INSTRUCTIONS TO FOLLOW>
Transcribe all the data below exactly, leaving its pictures out.

--

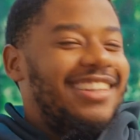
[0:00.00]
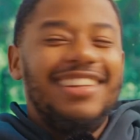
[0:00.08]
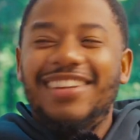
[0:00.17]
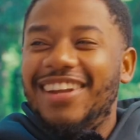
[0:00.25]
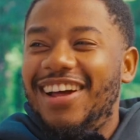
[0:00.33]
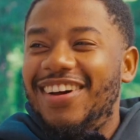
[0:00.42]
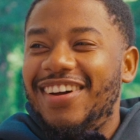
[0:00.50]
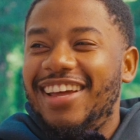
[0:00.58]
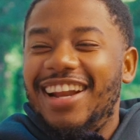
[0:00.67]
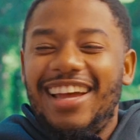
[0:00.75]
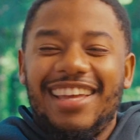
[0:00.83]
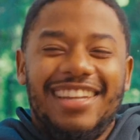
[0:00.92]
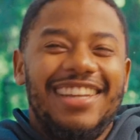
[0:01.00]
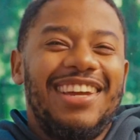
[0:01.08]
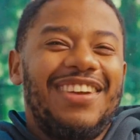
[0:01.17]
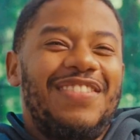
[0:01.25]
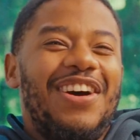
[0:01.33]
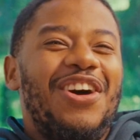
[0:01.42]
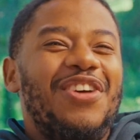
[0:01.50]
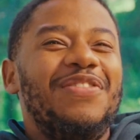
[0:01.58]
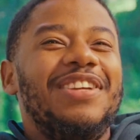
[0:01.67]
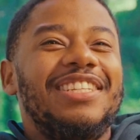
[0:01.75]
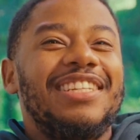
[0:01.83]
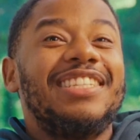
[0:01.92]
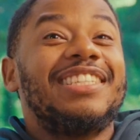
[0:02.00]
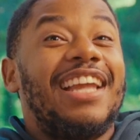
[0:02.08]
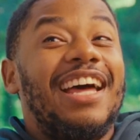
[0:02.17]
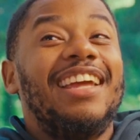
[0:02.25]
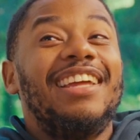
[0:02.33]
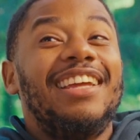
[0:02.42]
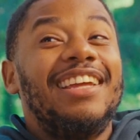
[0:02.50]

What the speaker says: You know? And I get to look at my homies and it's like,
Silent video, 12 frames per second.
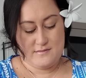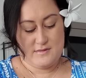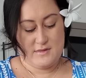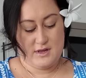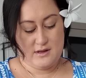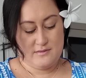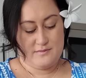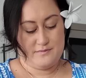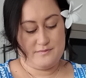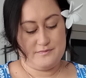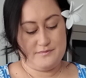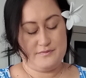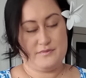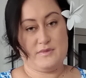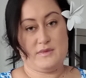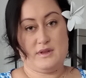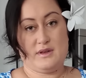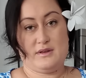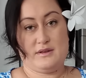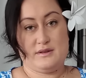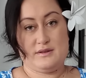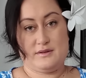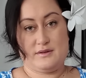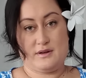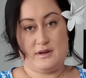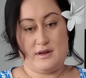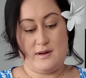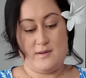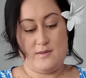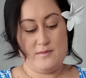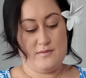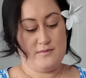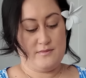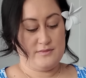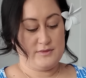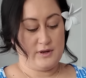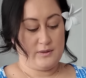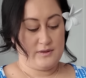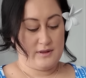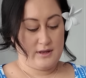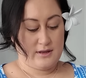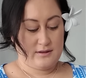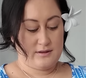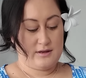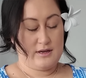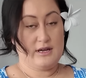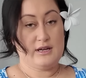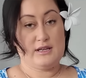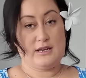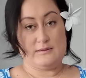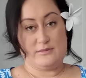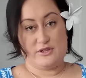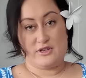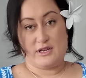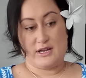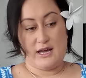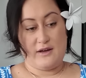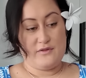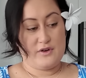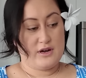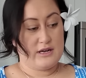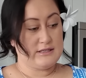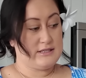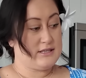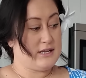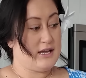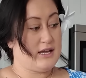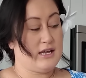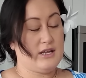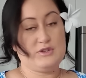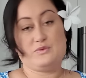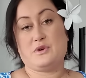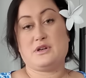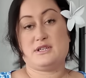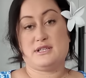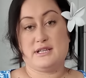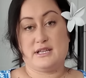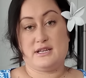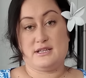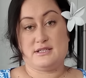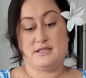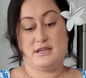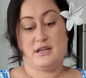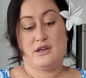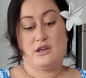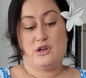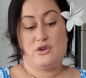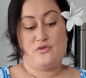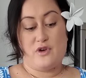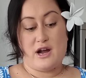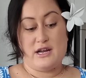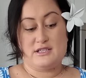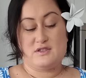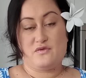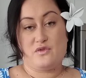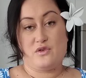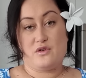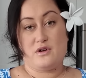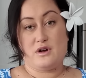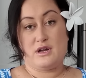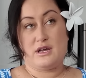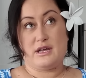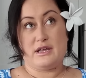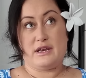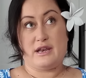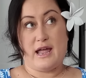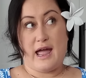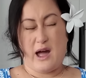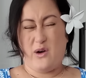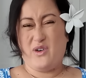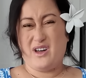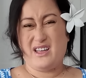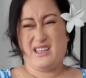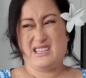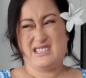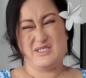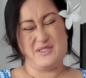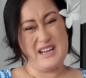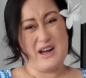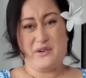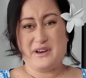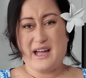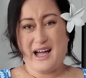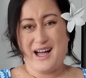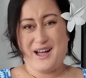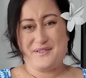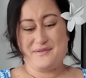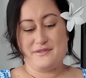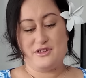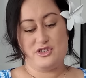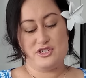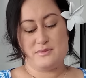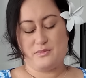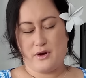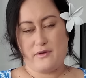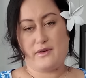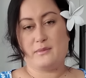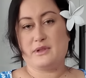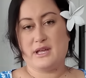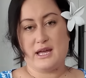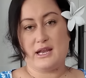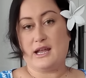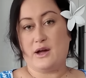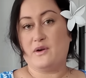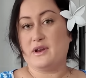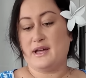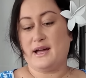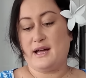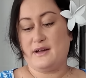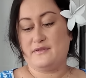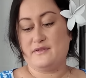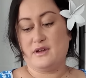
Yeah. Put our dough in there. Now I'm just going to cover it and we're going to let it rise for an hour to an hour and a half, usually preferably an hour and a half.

--

TASK SOLUTION>
[0:00.00]
[0:00.08]
[0:00.17]
[0:00.25]
[0:00.33]
[0:00.42]
[0:00.50]
[0:00.58]
[0:00.67]
[0:00.75]
[0:00.83]
[0:00.92]
[0:01.00]
[0:01.08]
[0:01.17]
[0:01.25]
[0:01.33]
[0:01.42]
[0:01.50]
[0:01.58]
[0:01.67]
[0:01.75]
[0:01.83]
[0:01.92]
[0:02.00]
[0:02.08]
[0:02.17]
[0:02.25]
[0:02.33]
[0:02.42]
[0:02.50]

What the speaker says: You know? And I get to look at my homies and it's like,
Silent video, 12 frames per second.
Yeah. Put our dough in there. Now I'm just going to cover it and we're going to let it rise for an hour to an hour and a half, usually preferably an hour and a half.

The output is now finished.